**ACTION ITEM:** From the line containing "(140.61 s to 141.61 s)" to the final line of the material below, return every line exactly. Do not include pictures.

-------- EXTRACTED INFORMATION

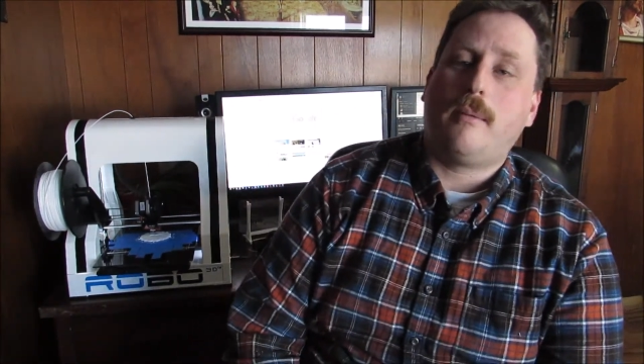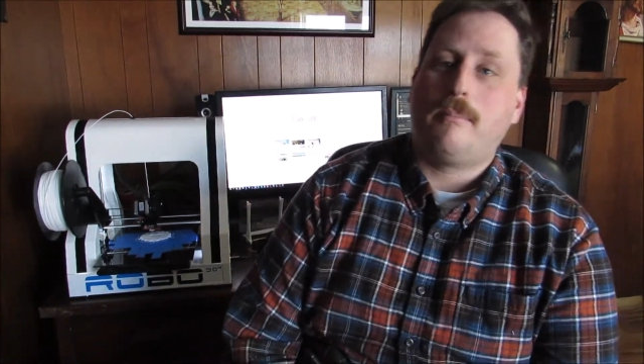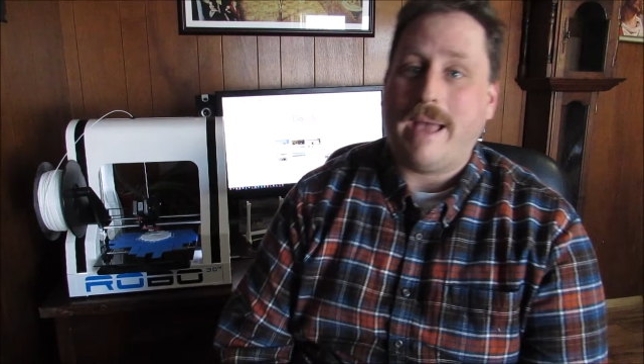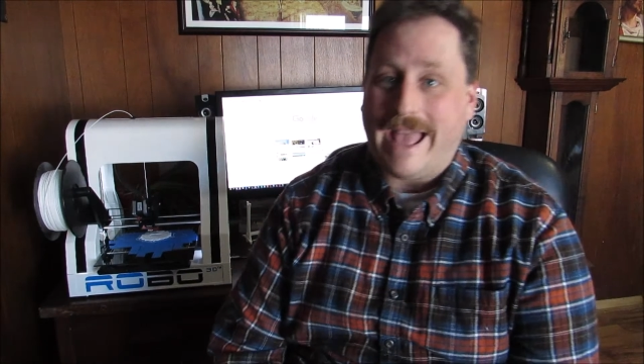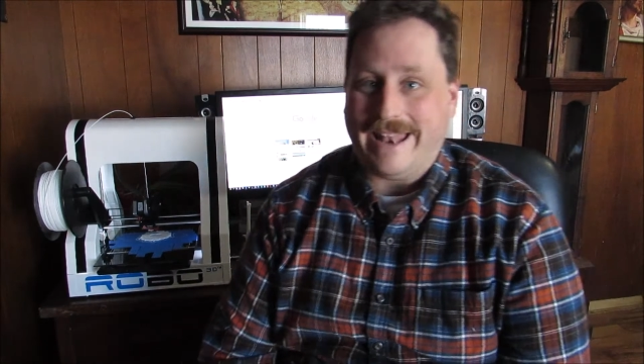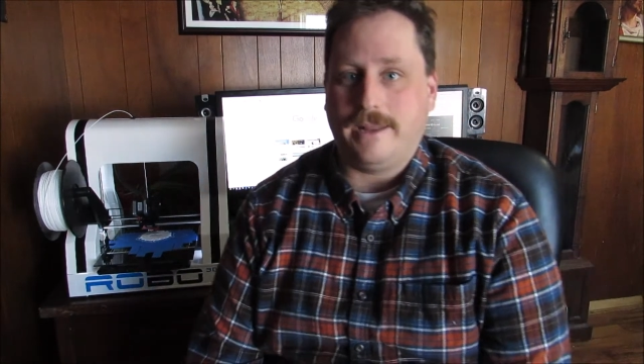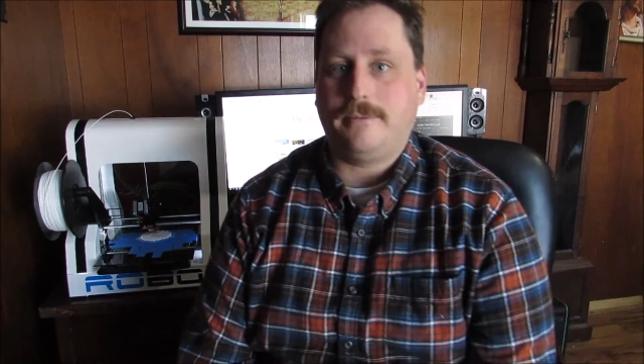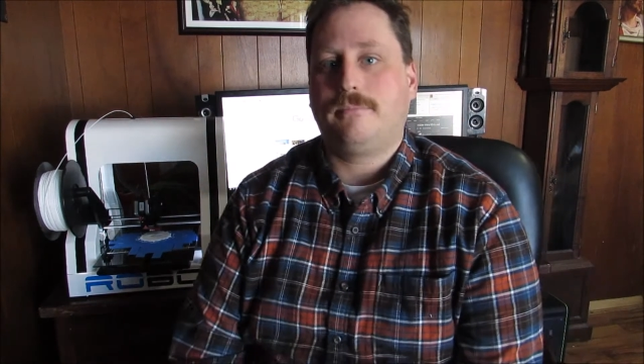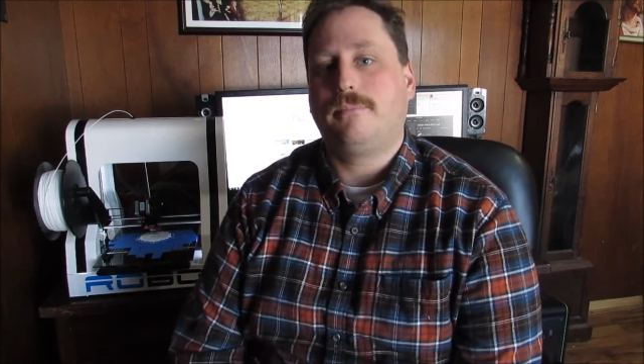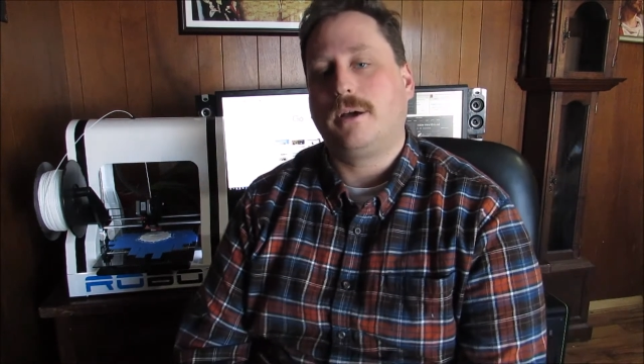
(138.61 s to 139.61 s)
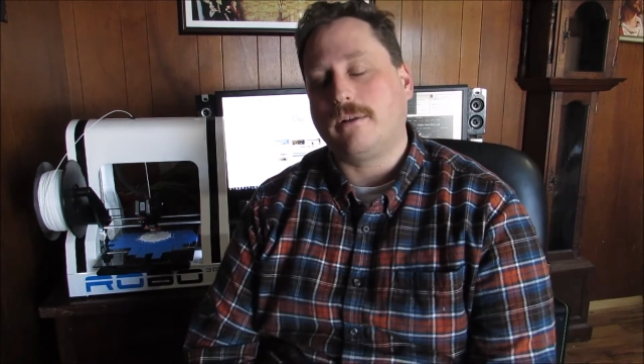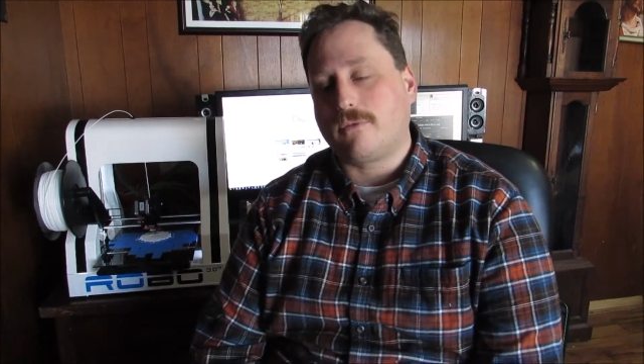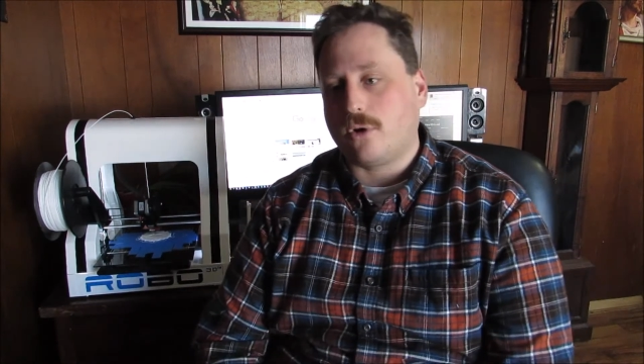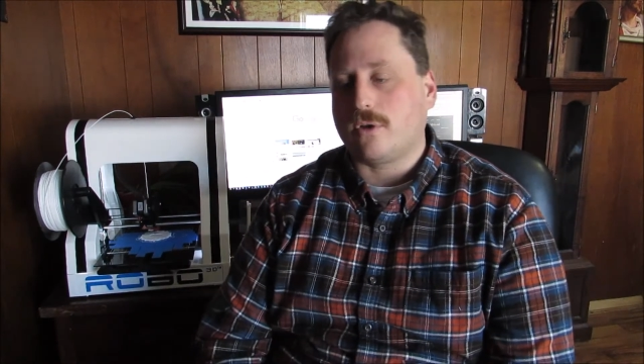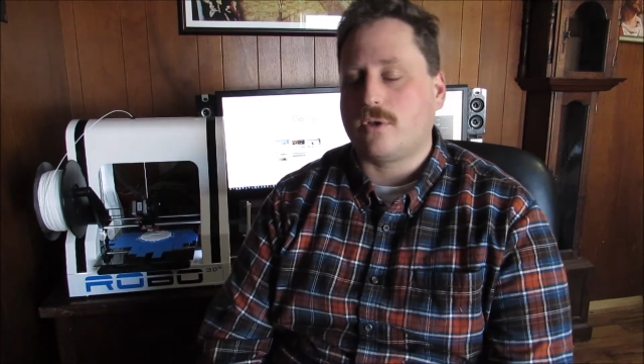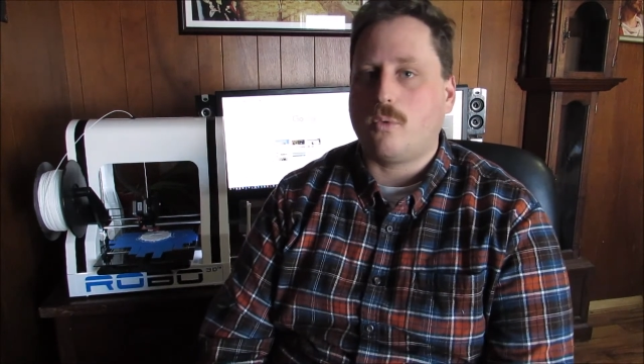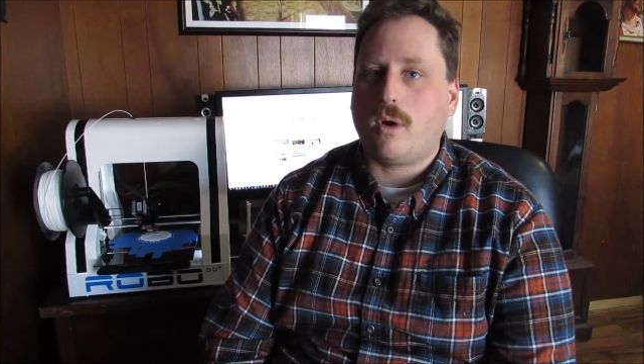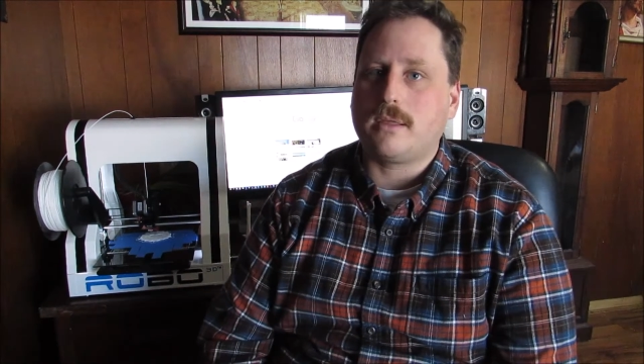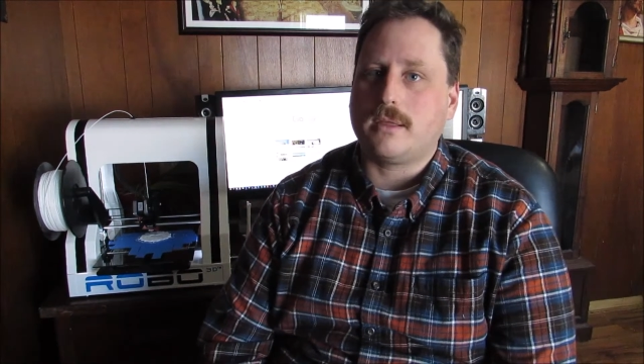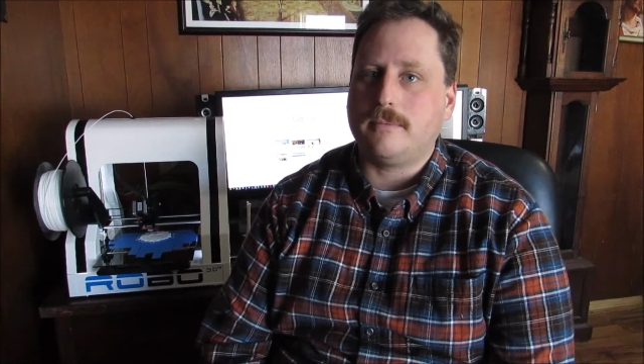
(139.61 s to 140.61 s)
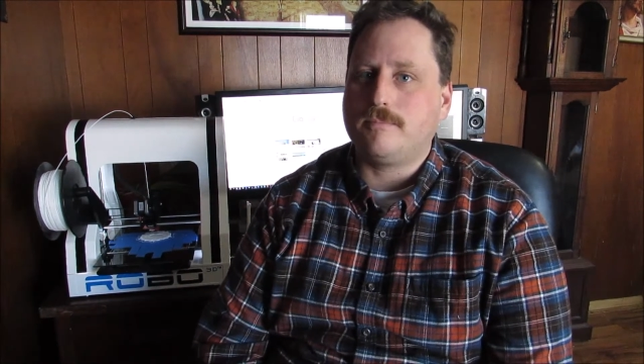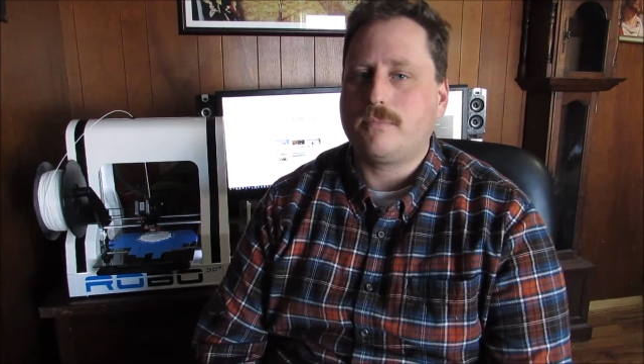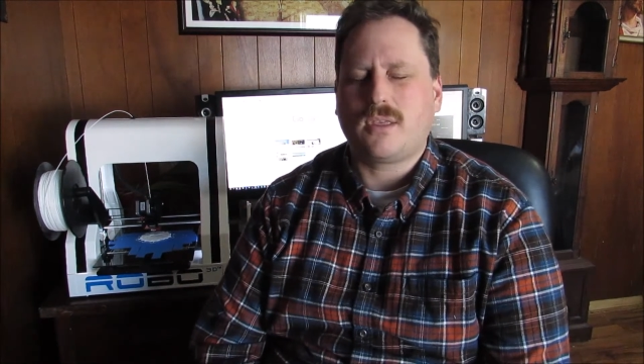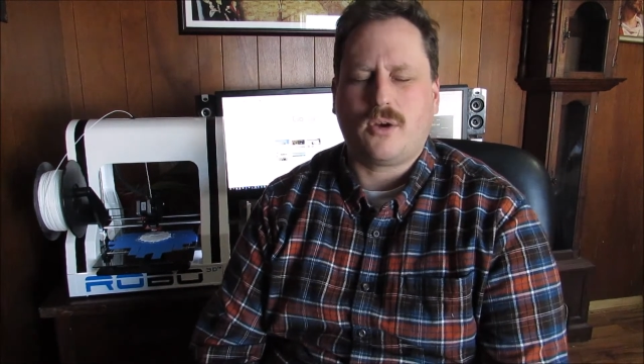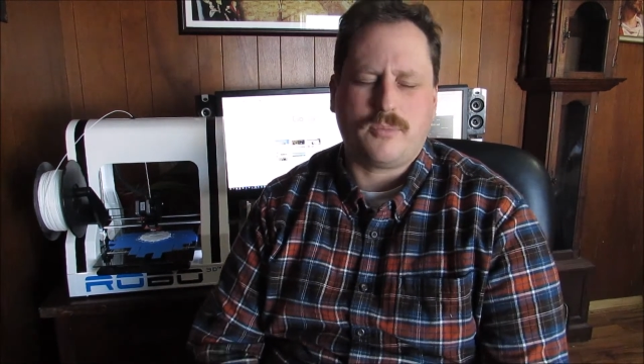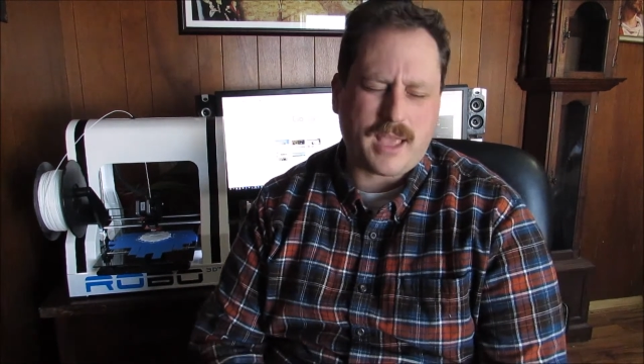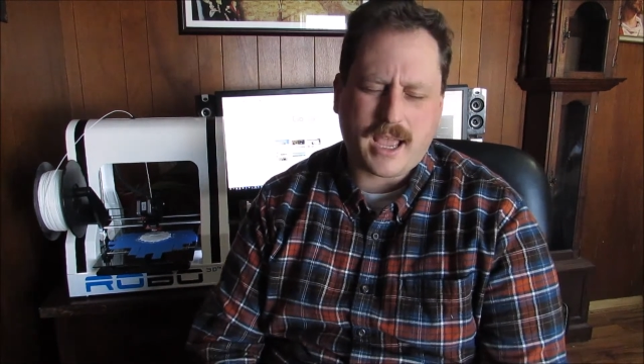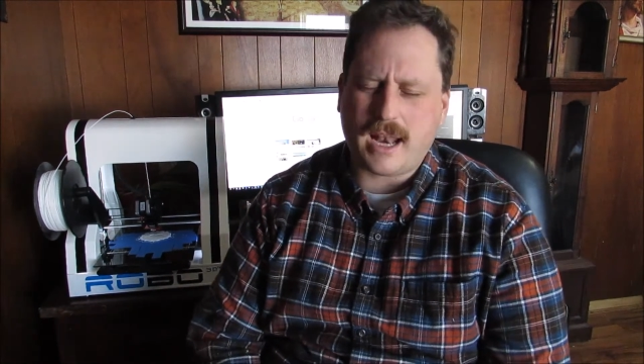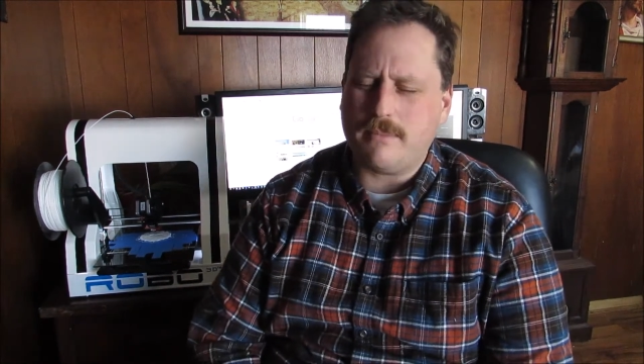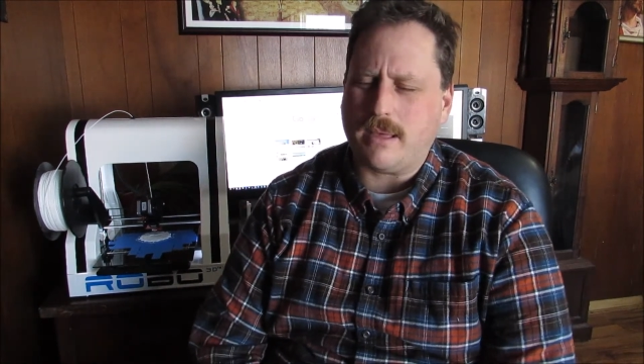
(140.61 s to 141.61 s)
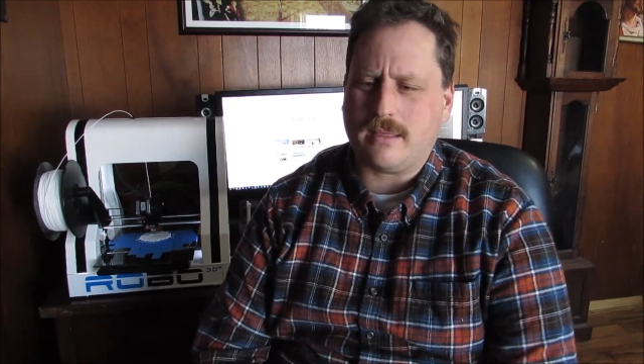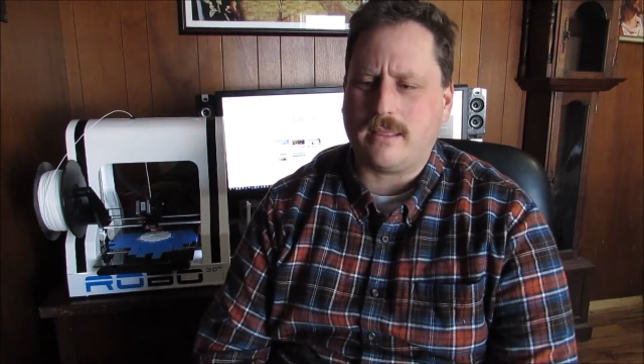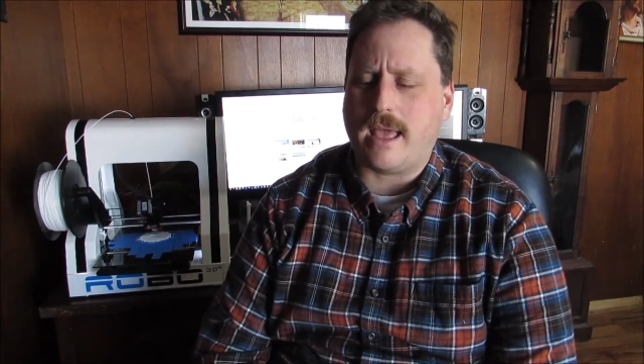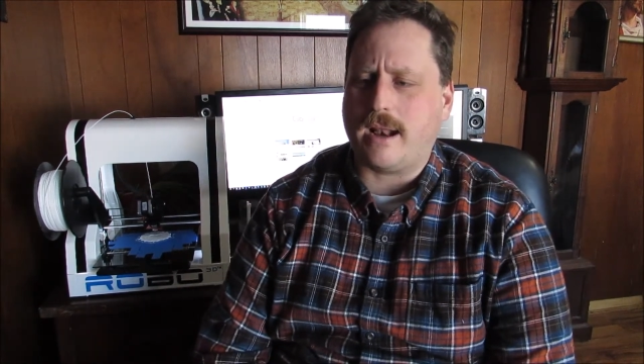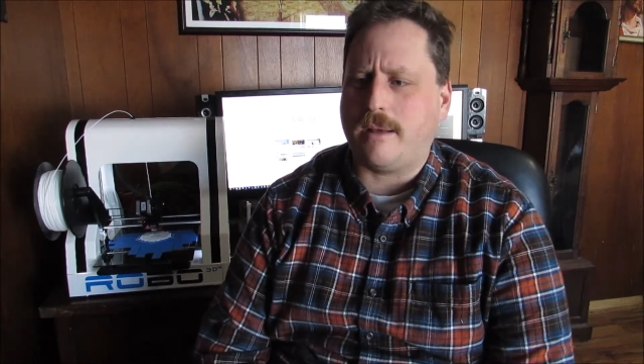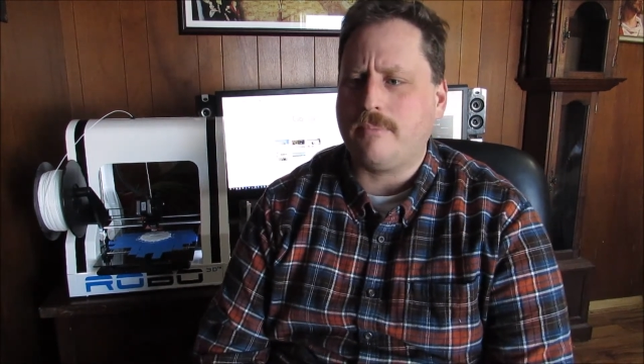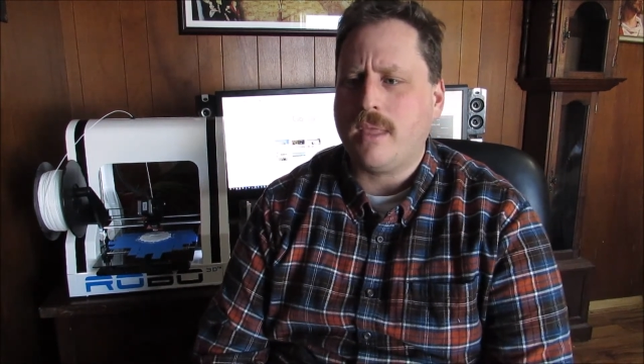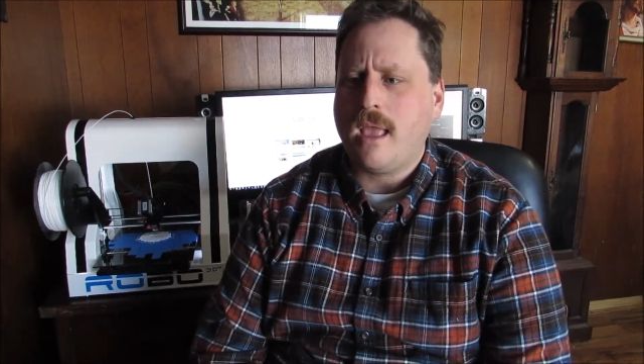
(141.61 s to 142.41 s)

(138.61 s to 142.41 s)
bed, but of course it wasn't. So that kind of messed that up.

----------------

**SOLUTION TO THIS PROBLEM:**
(140.61 s to 141.61 s)
(141.61 s to 142.41 s)

(138.61 s to 142.41 s)
bed, but of course it wasn't. So that kind of messed that up.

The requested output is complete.